Official data showed last July that the German economy stabilized without achieving any growth rates in the second quarter of the year, as the crisis in Ukraine, the pandemic and supply disruptions push Europe’s largest economy to the brink of deflation.
The German Federal Statistics Office said that gross domestic product remained stable at zero percent on a quarterly basis, according to the revised figures, contrary to expectations that expected a growth of 0.1 percent in the second quarter.
However, the performance of the German economy in the first quarter of the year was better than what was announced in the first reading, as the statistics office revised growth during that quarter up to 0.8 percent from 0.2 percent.
German Economy Minister Robert Habeck said during a press conference on Wednesday that the largest economy in Europe is currently experiencing a difficult energy crisis, which is increasingly turning into an “economic crisis,” as he put it.
He explained that the German government is counting on a plan to set a ceiling on energy prices to curb price hikes during the next year.
On October 7, during their meeting in Prague, European Union leaders were divided over how to deal with the crisis of high energy prices, while facing the repercussions of the Russian war on Ukraine.
Disagreements among European Union leaders over capping gas prices and bailout packages in each country resurfaced once, and Poland accused Germany of being “selfish” in its handling of the expected winter energy crisis caused by the Russian war in Ukraine.
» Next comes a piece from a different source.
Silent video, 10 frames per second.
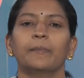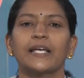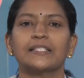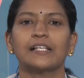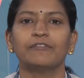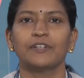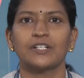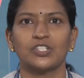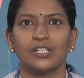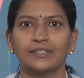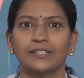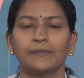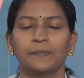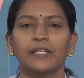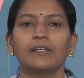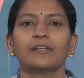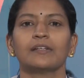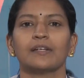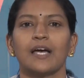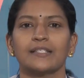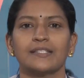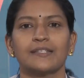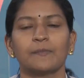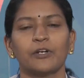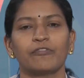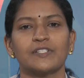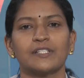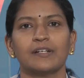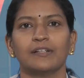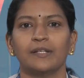Myself, Sheethal P., Assistant Professor,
Most of the EU countries demand the European Commission to propose a ceiling for gas prices, but the details are the focus of the dispute, as some capitals seek to set a comprehensive ceiling for all gas trade transactions and import contracts, while others prefer to set a ceiling for the electricity sector only.
Setting a ceiling on gas prices is one of a set of proposals and initiatives submitted by European countries to coexist with the decline in gas supplies from Russia, which was providing 40 percent of Europe’s needs, as well as the huge rise in prices.
Although gas prices have fallen from their peak this year, they are still more than two hundred percent higher than they were at the beginning of September last year.